Peabody Energy Corp. will build a $2 billion combination coal mine and power plant in Washington County, creating 1,500 construction jobs and up to 500 permanent jobs in an area hit hard by the decline of the state's coal industry, Sen. Dave Luechtefeld said Friday.
The 1,500-megawatt "mine-mouth" plant will burn 6 million tons of Illinois coal annually, said Luechtefeld, R-Okawville. Construction could start within one year, he said.
Peabody spokesman Vic Svec declined to comment on the company's plans but said Peabody officials will make an announcement Monday in Nashville on the town's courthouse steps.
"It's a very big project," Luechtefeld said. "It's very good news."
The project would be the first major one in the state since lawmakers passed a package of grants, tax breaks and other incentives in June aimed at boosting the state's coal industry, which was battered in the 1990s when the Clean Air Act made local coal too expensive to burn cleanly.
Peabody in 1999 closed its Marissa mine in southeastern St.

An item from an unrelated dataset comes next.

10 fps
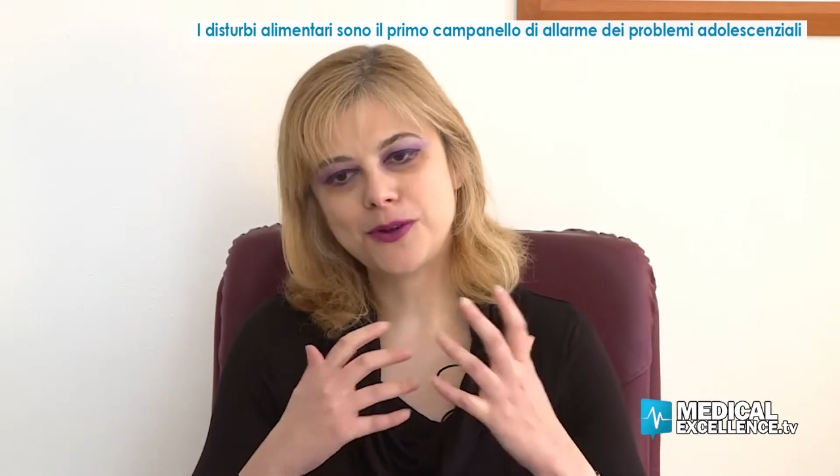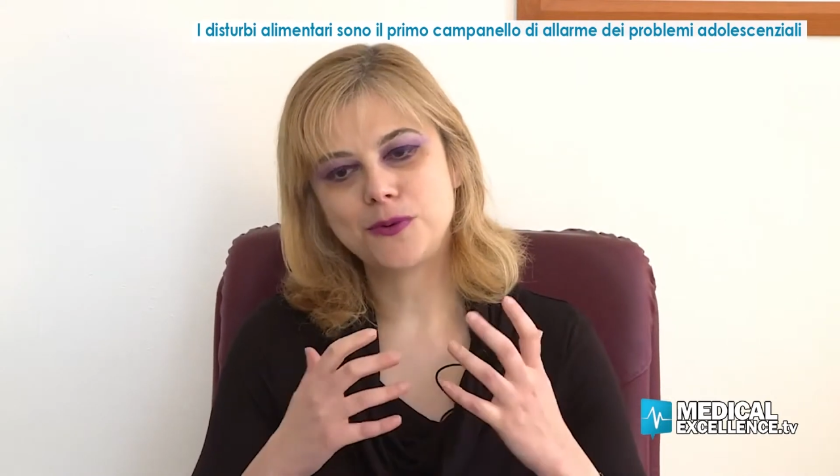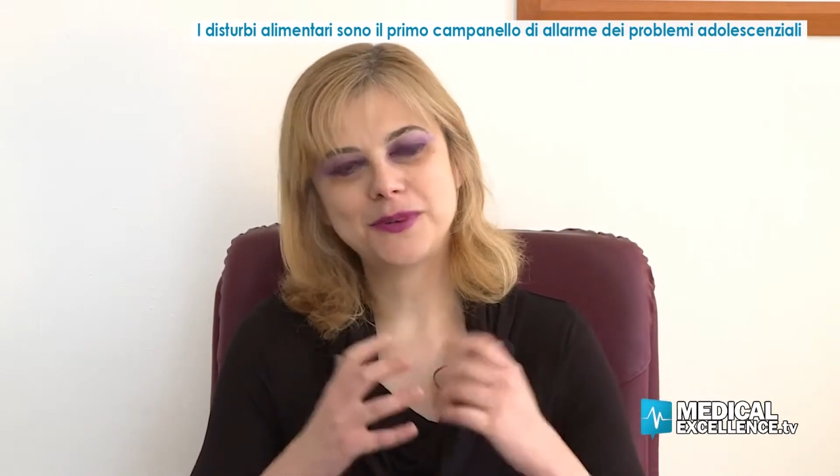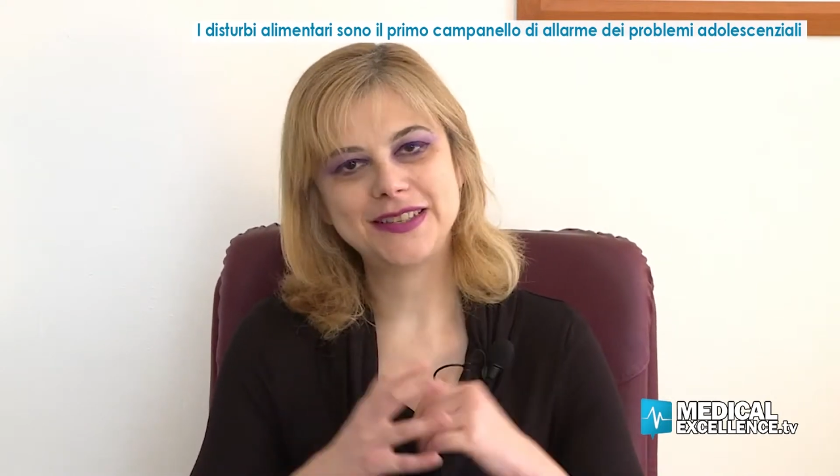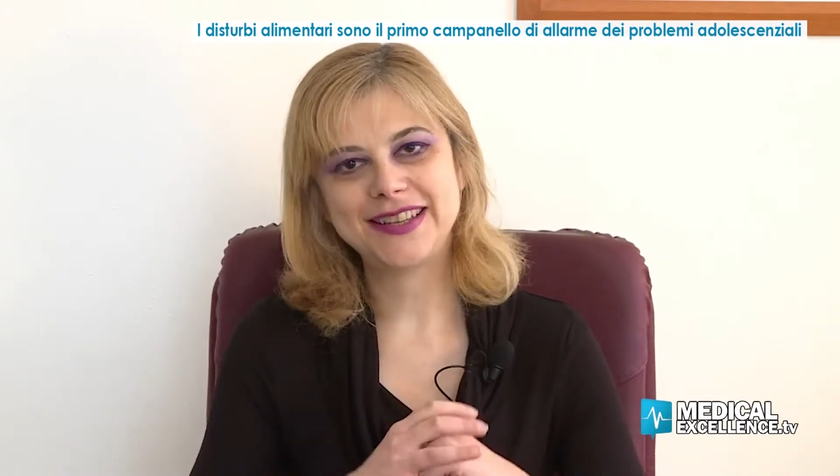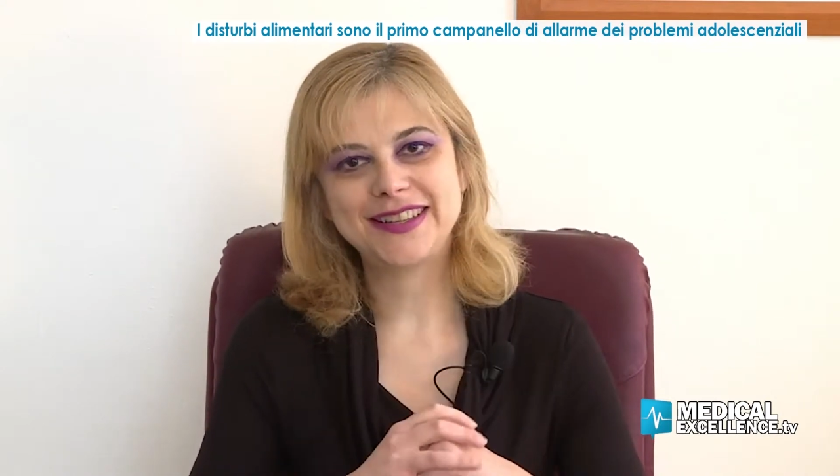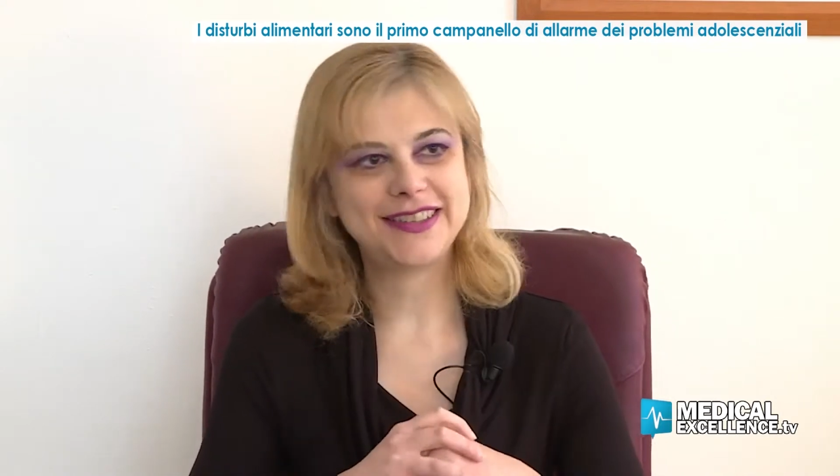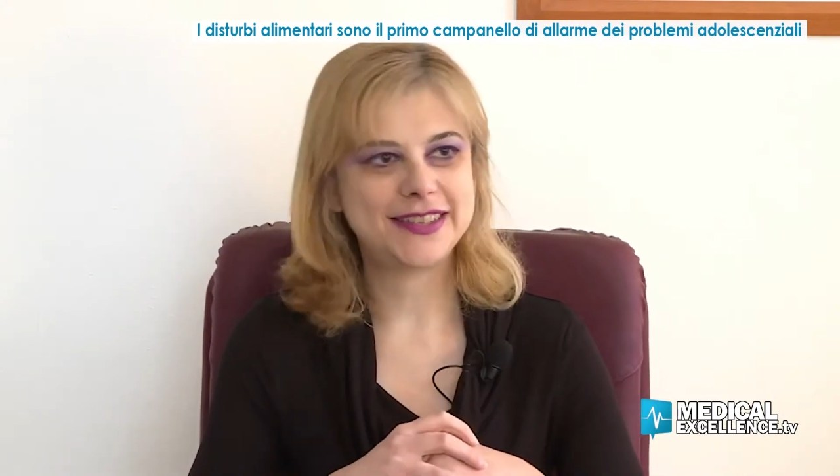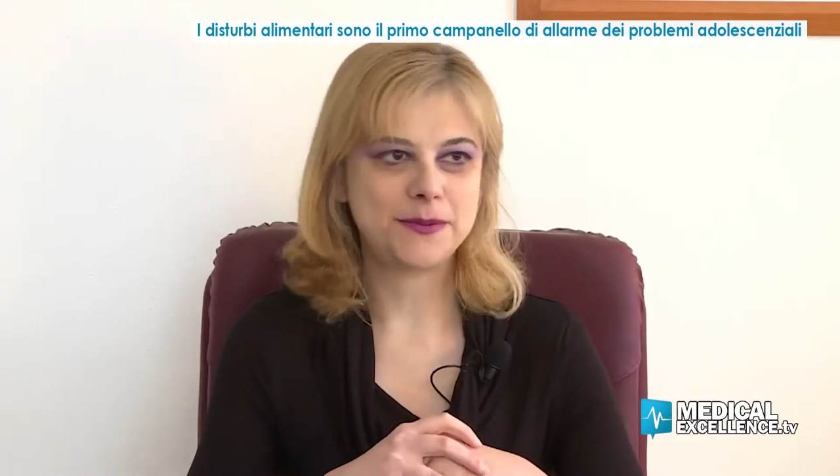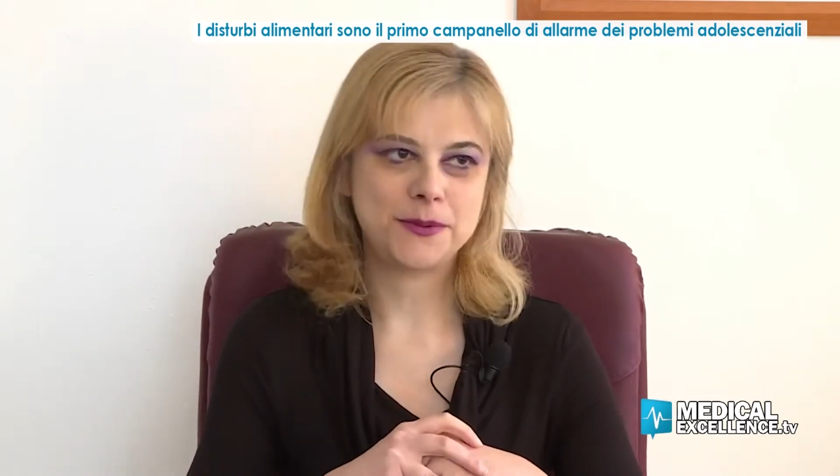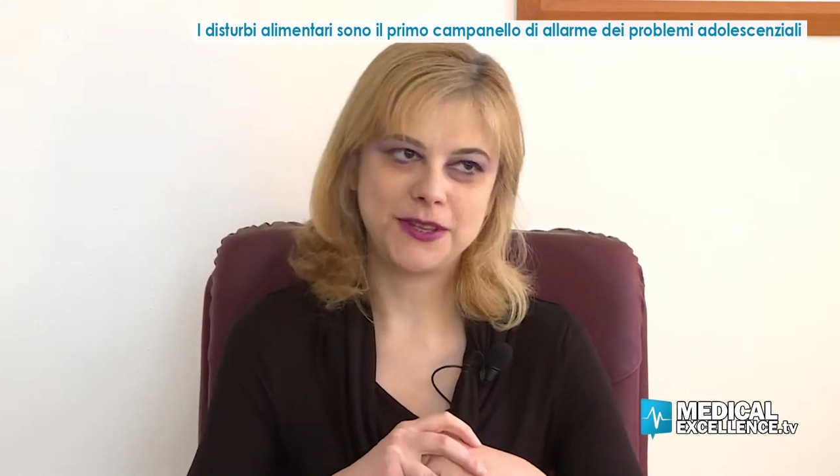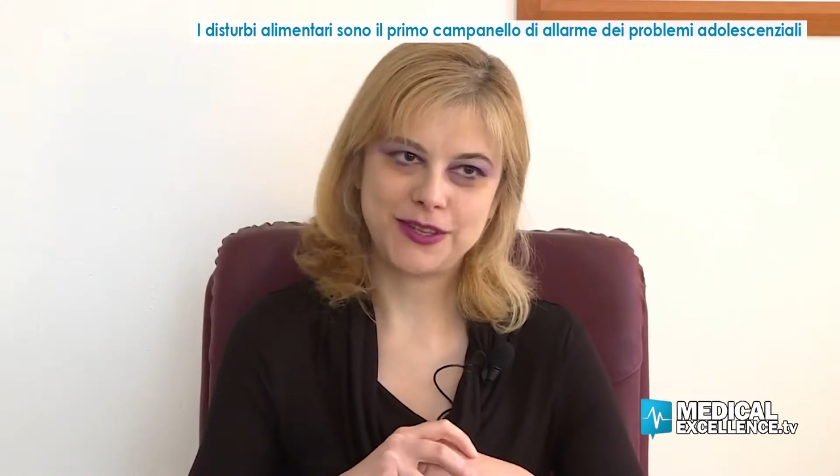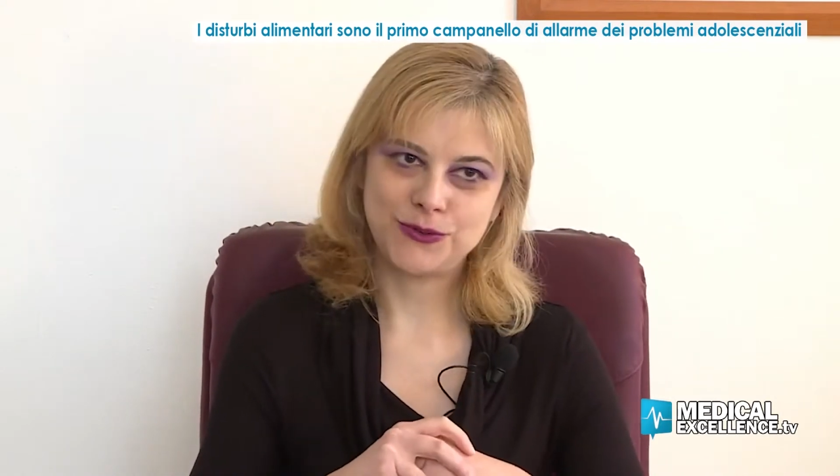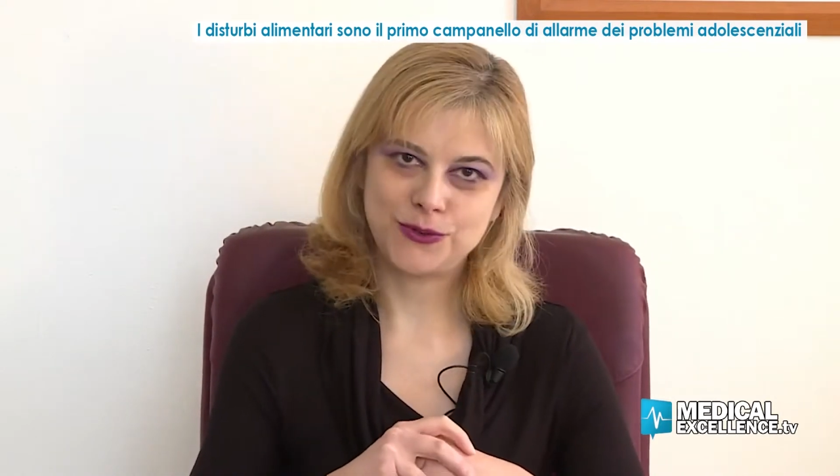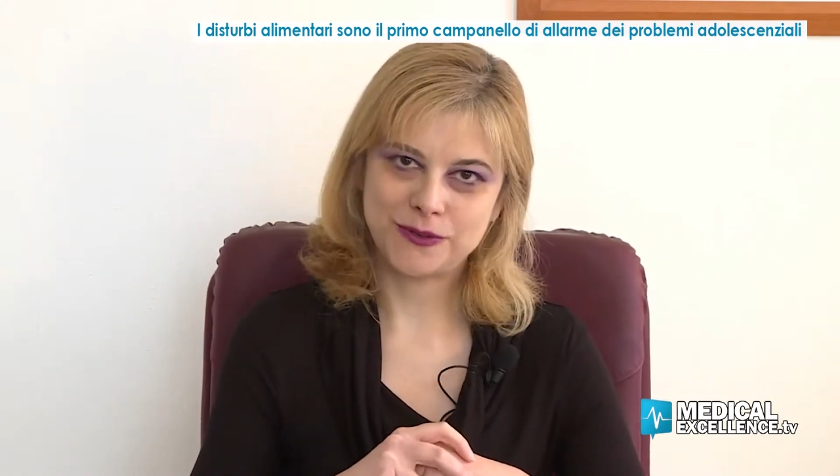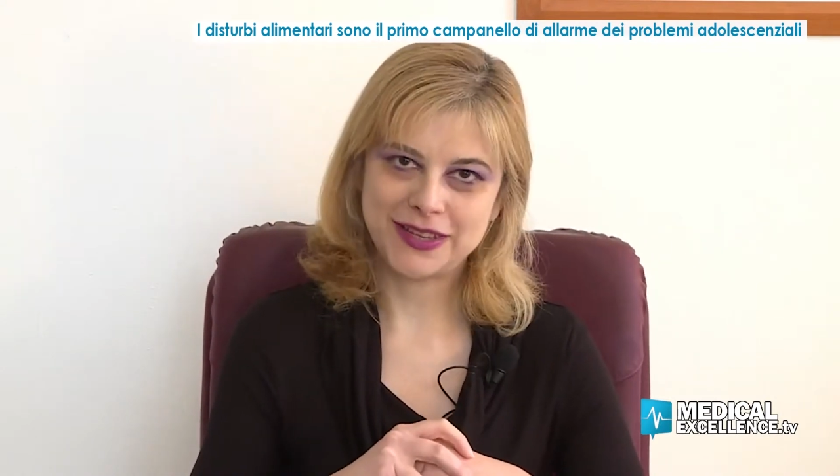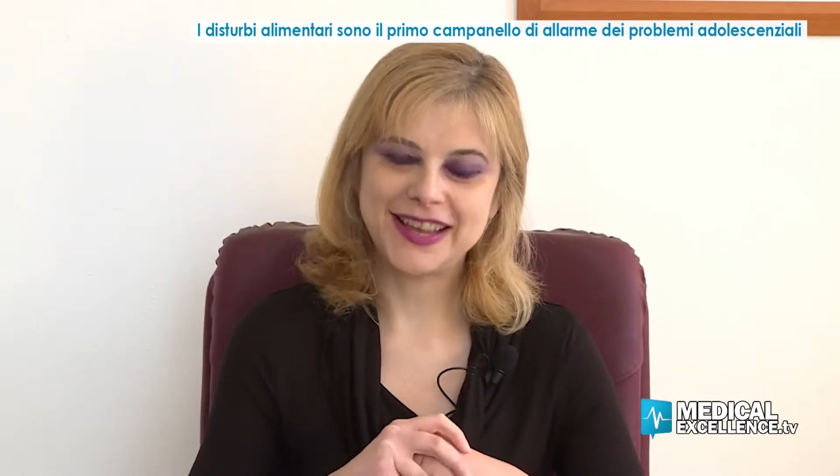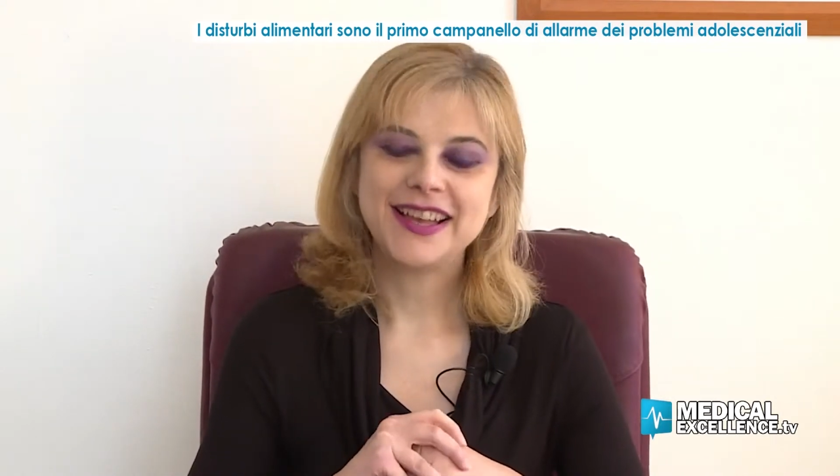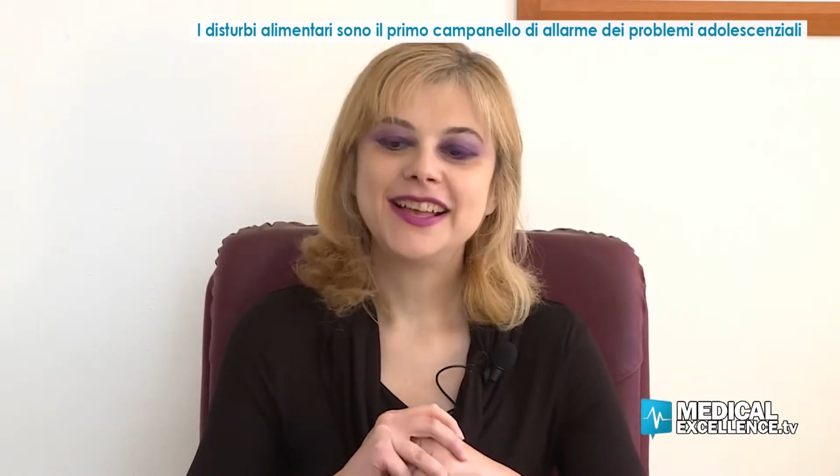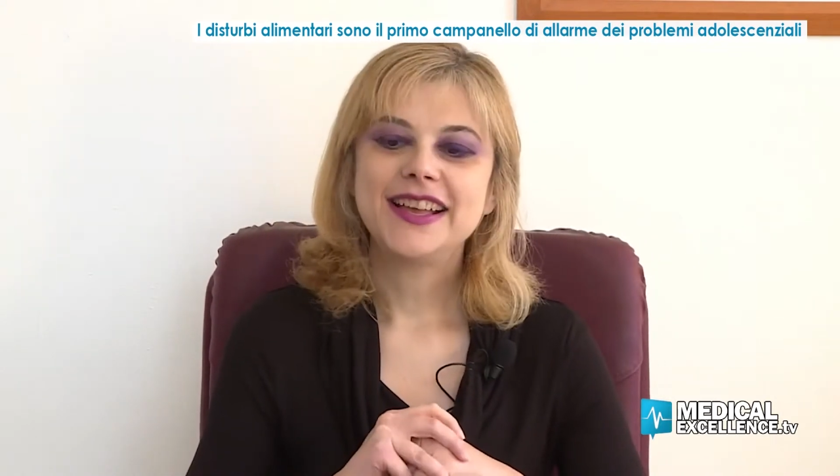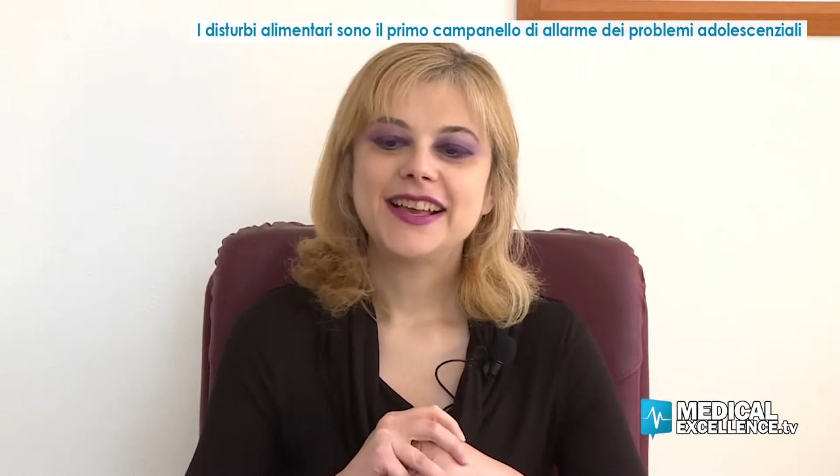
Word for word: era un paziente estremamente giovane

Clair County, near the site of the planned mine, leaving 400 workers without jobs.
The Baldwin power plant nearby, which the Marissa mine fed, had switched to Western coal from Illinois' high-sulfur variety.
Hard-hit area
The area is one of those hardest hit along Illinois' considerable coal seam, said Taylor Pensoneau, president of the Illinois Coal Association.
Local union representatives said they had heard rumors of Peabody's plans, but had not been notified by the company.
The union will try to organize workers once they're hired, said Joseph Angleton, president of District 12 of the United Mine Workers of America.
"Since we've not been invited to the table, we'll have to invite ourselves," he said.
Mine-mouth power plants consist of power generators located near the coal mines that feed them. Such plants are cost effective because the coal that fires them does not have to be transported far.
St. Louis-based Peabody, the largest coal producer in the world, will start a power subsidiary of its own instead of partnering with a separate company to run the generator, Luechtefeld said.
Peabody owns 2.2 billion tons of coal reserves in Southern Illinois and in 2000 mined 182 million tons of coal nationwide.
The company owns 82 percent of the Evansville, Ind.-based Black Beauty Coal Co., which operates the Sugar Camp Mine near Harrisburg and the Riola Mine No. 1 near Danville, both of which are expanding their operations, Svec said.